Chez Lefevere, le mieux est l’ennemi du bien
Belga

Derrière son masque et sous ses cheveux d’argent, Patrick Lefevere souriait et comptait ses sous en même temps, en assistant, radieux, au triomphe de son Danois. Car en marge de la victoire, capitale pour des sponsors flamands au Ronde, l’équipe Deceuninck-Quick Step est en phase de (re)construction. 26 des 30 coureurs, dont Kasper Asgreen, sont en fin de contrat. Et en dépit de sa bonne volonté, Lefevere ne pourra conserver tout le monde. Le succès colossal de son Wolfpack fait des envieux voire des jaloux. Il n’est pas toujours simple d’être la meilleure équipe du monde et de ne disposer « que » du septième budget du WorldTour.

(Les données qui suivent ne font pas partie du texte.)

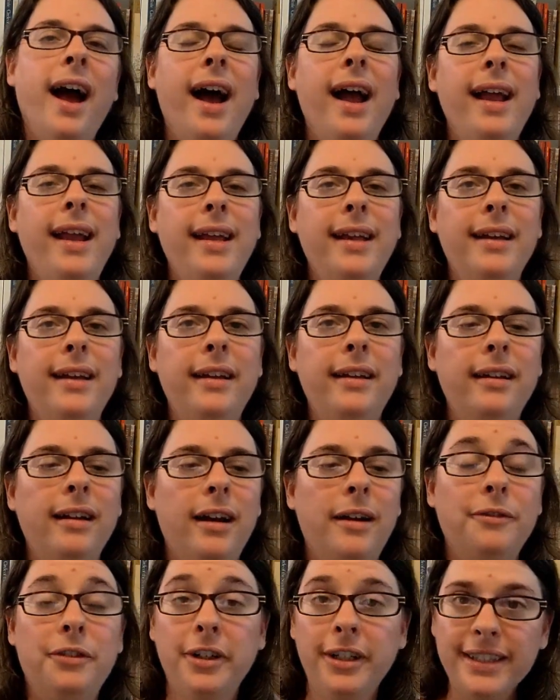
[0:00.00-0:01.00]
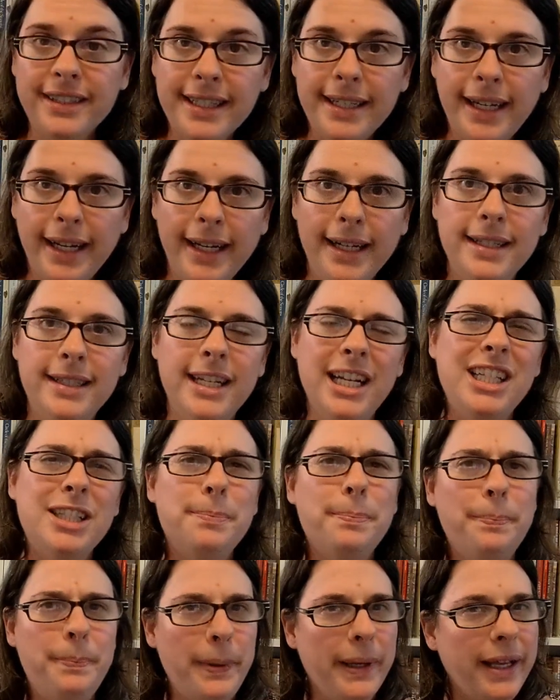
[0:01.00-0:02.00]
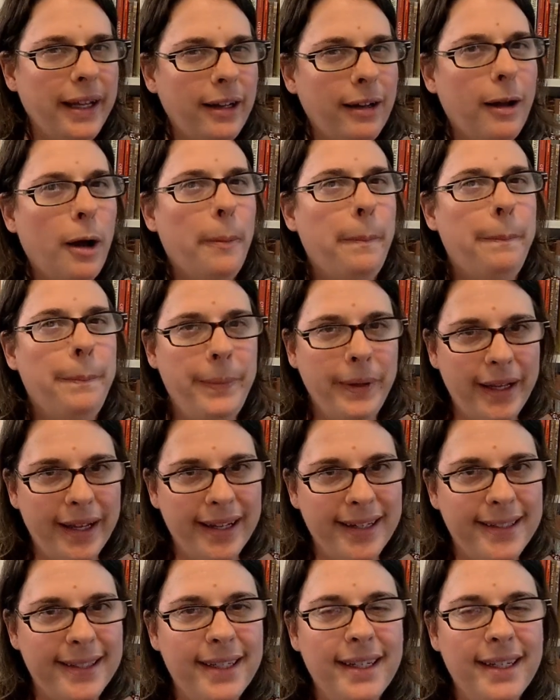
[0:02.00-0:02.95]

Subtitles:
And for Kristen Higgins, it's been a bit,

Le Flandrien connaît cette musique depuis 30 ans. Il jongle avec des sponsors endémiques, généralement des partenaires qui ont pignon sur l’E17 entre De Pinte et Courtrai et qui fabriquent d’ailleurs vitrines, châssis ou vérandas. Comme lorsqu’on « montait » des équipes dans les années 80 avec différents motifs sur les maillots, le contexte a peu changé.